#### INSTRUCTIONS FOR THE TASK:
Only an exact repetition of every entry counts as the answer.

#### MATERIAL SUPPLIED:
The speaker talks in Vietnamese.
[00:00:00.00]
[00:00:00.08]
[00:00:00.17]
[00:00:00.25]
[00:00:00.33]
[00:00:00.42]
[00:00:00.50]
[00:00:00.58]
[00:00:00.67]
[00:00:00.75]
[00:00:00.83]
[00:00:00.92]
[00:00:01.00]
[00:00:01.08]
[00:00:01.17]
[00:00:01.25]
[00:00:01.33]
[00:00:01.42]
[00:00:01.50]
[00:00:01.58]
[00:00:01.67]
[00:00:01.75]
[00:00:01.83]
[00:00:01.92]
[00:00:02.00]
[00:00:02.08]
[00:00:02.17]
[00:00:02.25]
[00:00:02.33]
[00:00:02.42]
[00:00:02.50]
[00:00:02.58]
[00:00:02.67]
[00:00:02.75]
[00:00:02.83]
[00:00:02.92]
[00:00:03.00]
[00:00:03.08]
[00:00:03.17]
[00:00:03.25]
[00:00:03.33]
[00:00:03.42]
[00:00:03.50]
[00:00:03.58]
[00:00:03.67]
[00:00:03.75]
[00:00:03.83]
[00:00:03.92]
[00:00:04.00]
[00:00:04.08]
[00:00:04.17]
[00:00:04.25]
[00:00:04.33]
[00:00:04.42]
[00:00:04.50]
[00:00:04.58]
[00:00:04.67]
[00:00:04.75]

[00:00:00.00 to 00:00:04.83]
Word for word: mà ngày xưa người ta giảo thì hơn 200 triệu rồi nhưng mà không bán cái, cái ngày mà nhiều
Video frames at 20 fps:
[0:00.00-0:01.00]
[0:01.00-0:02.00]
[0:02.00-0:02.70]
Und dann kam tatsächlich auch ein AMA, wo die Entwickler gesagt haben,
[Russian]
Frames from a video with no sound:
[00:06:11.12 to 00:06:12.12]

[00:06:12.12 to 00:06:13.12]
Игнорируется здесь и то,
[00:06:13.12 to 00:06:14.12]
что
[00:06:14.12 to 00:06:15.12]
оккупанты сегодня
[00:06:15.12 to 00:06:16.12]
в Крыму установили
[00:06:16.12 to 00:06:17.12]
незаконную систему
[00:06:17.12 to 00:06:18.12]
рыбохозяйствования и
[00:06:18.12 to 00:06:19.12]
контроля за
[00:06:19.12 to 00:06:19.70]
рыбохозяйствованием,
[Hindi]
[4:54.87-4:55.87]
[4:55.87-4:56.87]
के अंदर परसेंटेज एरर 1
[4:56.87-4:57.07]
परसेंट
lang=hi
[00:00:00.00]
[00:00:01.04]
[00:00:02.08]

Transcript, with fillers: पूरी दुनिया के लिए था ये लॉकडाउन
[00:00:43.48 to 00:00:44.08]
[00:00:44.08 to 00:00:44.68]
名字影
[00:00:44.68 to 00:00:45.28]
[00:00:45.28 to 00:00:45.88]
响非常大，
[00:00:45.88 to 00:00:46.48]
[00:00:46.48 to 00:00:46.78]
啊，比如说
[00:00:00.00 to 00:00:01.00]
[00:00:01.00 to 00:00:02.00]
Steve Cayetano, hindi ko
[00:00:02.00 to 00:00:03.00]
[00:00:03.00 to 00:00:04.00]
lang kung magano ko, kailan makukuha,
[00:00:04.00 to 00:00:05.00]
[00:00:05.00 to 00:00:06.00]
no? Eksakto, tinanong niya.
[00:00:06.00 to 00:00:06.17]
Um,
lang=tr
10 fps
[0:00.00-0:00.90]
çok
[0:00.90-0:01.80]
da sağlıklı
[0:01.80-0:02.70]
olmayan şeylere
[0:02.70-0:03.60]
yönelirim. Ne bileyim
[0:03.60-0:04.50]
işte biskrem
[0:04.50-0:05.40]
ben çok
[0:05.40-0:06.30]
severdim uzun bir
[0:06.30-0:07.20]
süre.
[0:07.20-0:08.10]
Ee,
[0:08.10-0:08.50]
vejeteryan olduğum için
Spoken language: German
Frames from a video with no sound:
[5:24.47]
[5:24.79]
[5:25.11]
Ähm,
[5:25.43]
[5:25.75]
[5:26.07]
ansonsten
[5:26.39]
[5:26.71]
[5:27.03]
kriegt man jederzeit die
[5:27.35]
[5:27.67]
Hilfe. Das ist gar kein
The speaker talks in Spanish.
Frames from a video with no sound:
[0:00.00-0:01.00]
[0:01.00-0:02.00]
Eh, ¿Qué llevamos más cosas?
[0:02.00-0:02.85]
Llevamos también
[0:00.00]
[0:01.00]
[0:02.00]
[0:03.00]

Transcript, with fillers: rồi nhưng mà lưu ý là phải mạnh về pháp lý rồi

#### TASK OUTPUT:
The speaker talks in Vietnamese.
[00:00:00.00]
[00:00:00.08]
[00:00:00.17]
[00:00:00.25]
[00:00:00.33]
[00:00:00.42]
[00:00:00.50]
[00:00:00.58]
[00:00:00.67]
[00:00:00.75]
[00:00:00.83]
[00:00:00.92]
[00:00:01.00]
[00:00:01.08]
[00:00:01.17]
[00:00:01.25]
[00:00:01.33]
[00:00:01.42]
[00:00:01.50]
[00:00:01.58]
[00:00:01.67]
[00:00:01.75]
[00:00:01.83]
[00:00:01.92]
[00:00:02.00]
[00:00:02.08]
[00:00:02.17]
[00:00:02.25]
[00:00:02.33]
[00:00:02.42]
[00:00:02.50]
[00:00:02.58]
[00:00:02.67]
[00:00:02.75]
[00:00:02.83]
[00:00:02.92]
[00:00:03.00]
[00:00:03.08]
[00:00:03.17]
[00:00:03.25]
[00:00:03.33]
[00:00:03.42]
[00:00:03.50]
[00:00:03.58]
[00:00:03.67]
[00:00:03.75]
[00:00:03.83]
[00:00:03.92]
[00:00:04.00]
[00:00:04.08]
[00:00:04.17]
[00:00:04.25]
[00:00:04.33]
[00:00:04.42]
[00:00:04.50]
[00:00:04.58]
[00:00:04.67]
[00:00:04.75]

[00:00:00.00 to 00:00:04.83]
Word for word: mà ngày xưa người ta giảo thì hơn 200 triệu rồi nhưng mà không bán cái, cái ngày mà nhiều
Video frames at 20 fps:
[0:00.00-0:01.00]
[0:01.00-0:02.00]
[0:02.00-0:02.70]
Und dann kam tatsächlich auch ein AMA, wo die Entwickler gesagt haben,
[Russian]
Frames from a video with no sound:
[00:06:11.12 to 00:06:12.12]

[00:06:12.12 to 00:06:13.12]
Игнорируется здесь и то,
[00:06:13.12 to 00:06:14.12]
что
[00:06:14.12 to 00:06:15.12]
оккупанты сегодня
[00:06:15.12 to 00:06:16.12]
в Крыму установили
[00:06:16.12 to 00:06:17.12]
незаконную систему
[00:06:17.12 to 00:06:18.12]
рыбохозяйствования и
[00:06:18.12 to 00:06:19.12]
контроля за
[00:06:19.12 to 00:06:19.70]
рыбохозяйствованием,
[Hindi]
[4:54.87-4:55.87]
[4:55.87-4:56.87]
के अंदर परसेंटेज एरर 1
[4:56.87-4:57.07]
परसेंट
lang=hi
[00:00:00.00]
[00:00:01.04]
[00:00:02.08]

Transcript, with fillers: पूरी दुनिया के लिए था ये लॉकडाउन
[00:00:43.48 to 00:00:44.08]
[00:00:44.08 to 00:00:44.68]
名字影
[00:00:44.68 to 00:00:45.28]
[00:00:45.28 to 00:00:45.88]
响非常大，
[00:00:45.88 to 00:00:46.48]
[00:00:46.48 to 00:00:46.78]
啊，比如说
[00:00:00.00 to 00:00:01.00]
[00:00:01.00 to 00:00:02.00]
Steve Cayetano, hindi ko
[00:00:02.00 to 00:00:03.00]
[00:00:03.00 to 00:00:04.00]
lang kung magano ko, kailan makukuha,
[00:00:04.00 to 00:00:05.00]
[00:00:05.00 to 00:00:06.00]
no? Eksakto, tinanong niya.
[00:00:06.00 to 00:00:06.17]
Um,
lang=tr
10 fps
[0:00.00-0:00.90]
çok
[0:00.90-0:01.80]
da sağlıklı
[0:01.80-0:02.70]
olmayan şeylere
[0:02.70-0:03.60]
yönelirim. Ne bileyim
[0:03.60-0:04.50]
işte biskrem
[0:04.50-0:05.40]
ben çok
[0:05.40-0:06.30]
severdim uzun bir
[0:06.30-0:07.20]
süre.
[0:07.20-0:08.10]
Ee,
[0:08.10-0:08.50]
vejeteryan olduğum için
Spoken language: German
Frames from a video with no sound:
[5:24.47]
[5:24.79]
[5:25.11]
Ähm,
[5:25.43]
[5:25.75]
[5:26.07]
ansonsten
[5:26.39]
[5:26.71]
[5:27.03]
kriegt man jederzeit die
[5:27.35]
[5:27.67]
Hilfe. Das ist gar kein
The speaker talks in Spanish.
Frames from a video with no sound:
[0:00.00-0:01.00]
[0:01.00-0:02.00]
Eh, ¿Qué llevamos más cosas?
[0:02.00-0:02.85]
Llevamos también
[0:00.00]
[0:01.00]
[0:02.00]
[0:03.00]

Transcript, with fillers: rồi nhưng mà lưu ý là phải mạnh về pháp lý rồi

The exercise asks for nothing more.